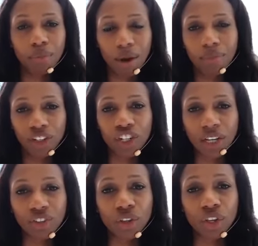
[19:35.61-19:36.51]

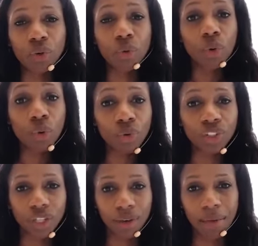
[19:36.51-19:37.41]
publishing so that you
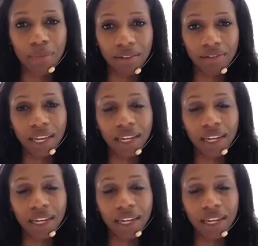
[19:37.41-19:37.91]
also get benefit,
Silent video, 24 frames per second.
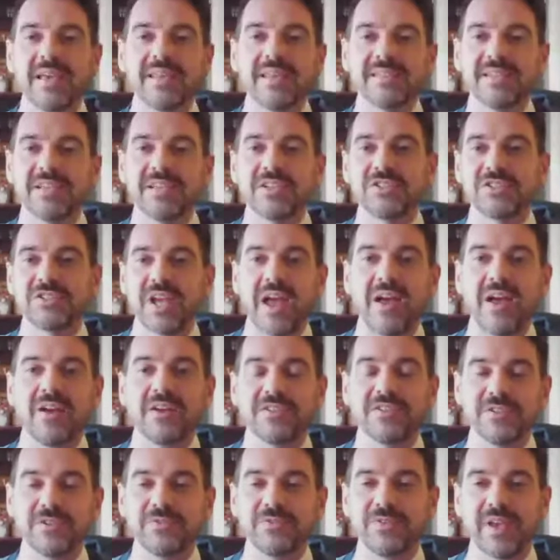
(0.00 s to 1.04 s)
is a
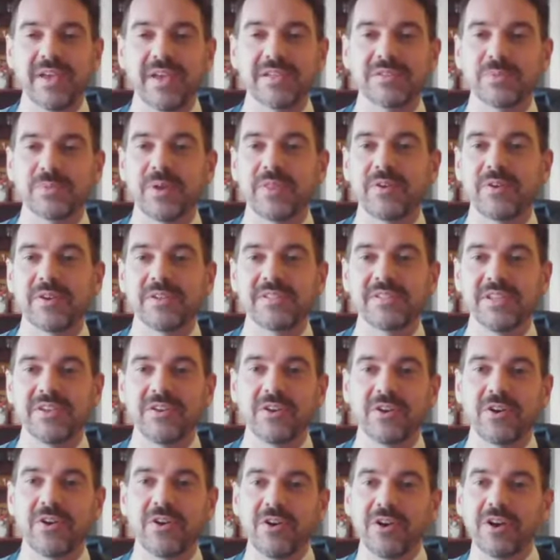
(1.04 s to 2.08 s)
challenge you face, whether it's in
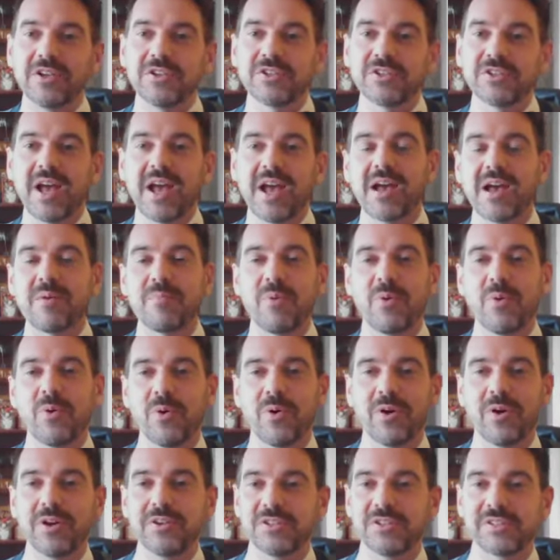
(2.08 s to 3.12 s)
your current job
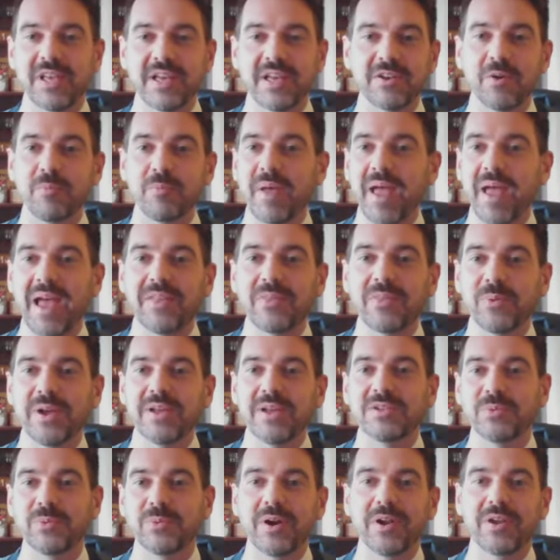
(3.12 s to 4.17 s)
or just on your
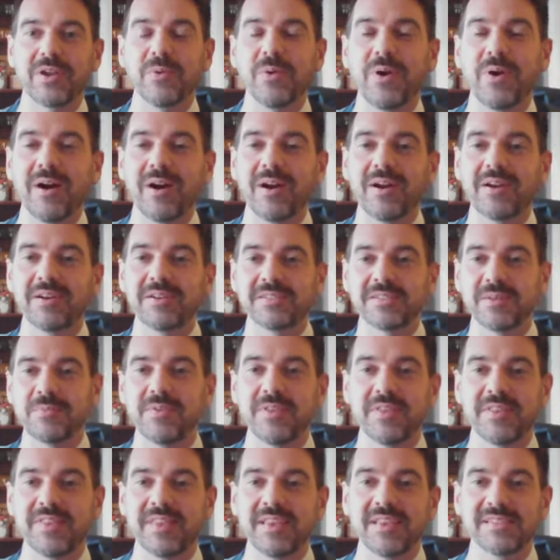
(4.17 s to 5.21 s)
pathway to where you are,
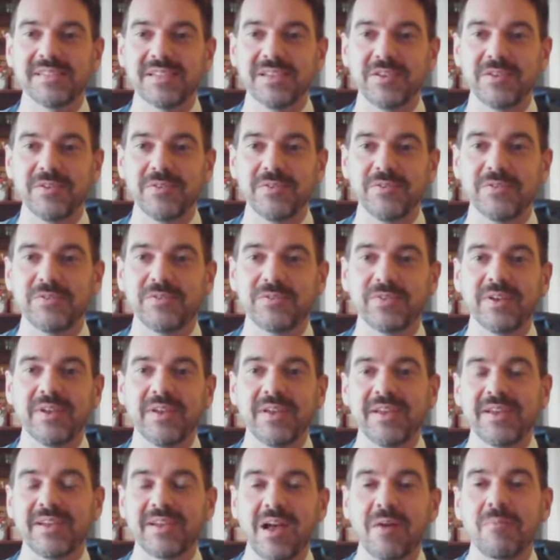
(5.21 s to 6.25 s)
some of the things that you've
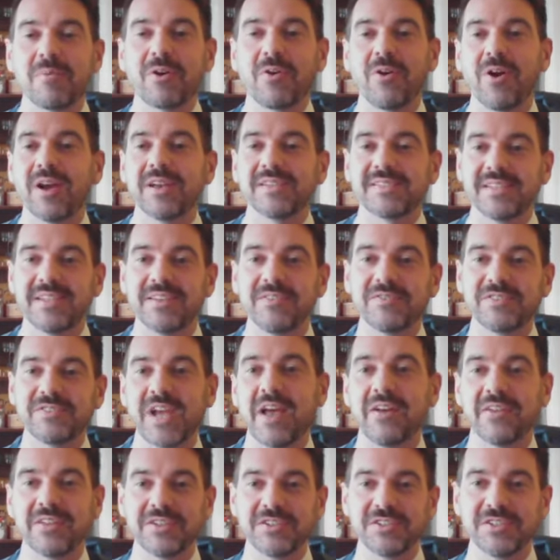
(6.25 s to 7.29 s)
come across that have
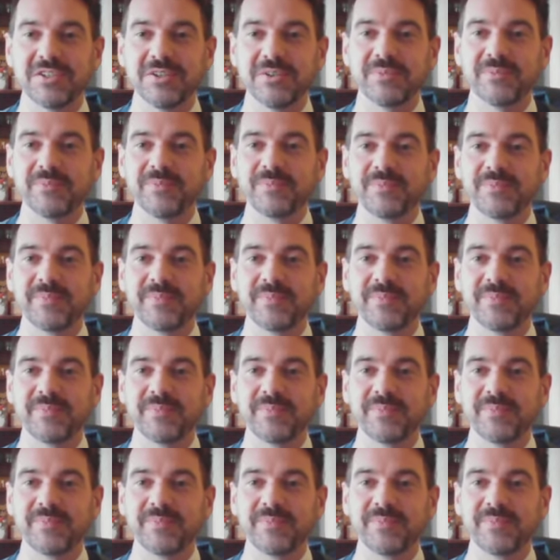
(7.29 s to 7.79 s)
challenged you?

_Prompt_. Every record above must be repeated exactly, with the pictures dropped.

_Task answer_.
[19:35.61-19:36.51]

[19:36.51-19:37.41]
publishing so that you
[19:37.41-19:37.91]
also get benefit,
Silent video, 24 frames per second.
(0.00 s to 1.04 s)
is a
(1.04 s to 2.08 s)
challenge you face, whether it's in
(2.08 s to 3.12 s)
your current job
(3.12 s to 4.17 s)
or just on your
(4.17 s to 5.21 s)
pathway to where you are,
(5.21 s to 6.25 s)
some of the things that you've
(6.25 s to 7.29 s)
come across that have
(7.29 s to 7.79 s)
challenged you?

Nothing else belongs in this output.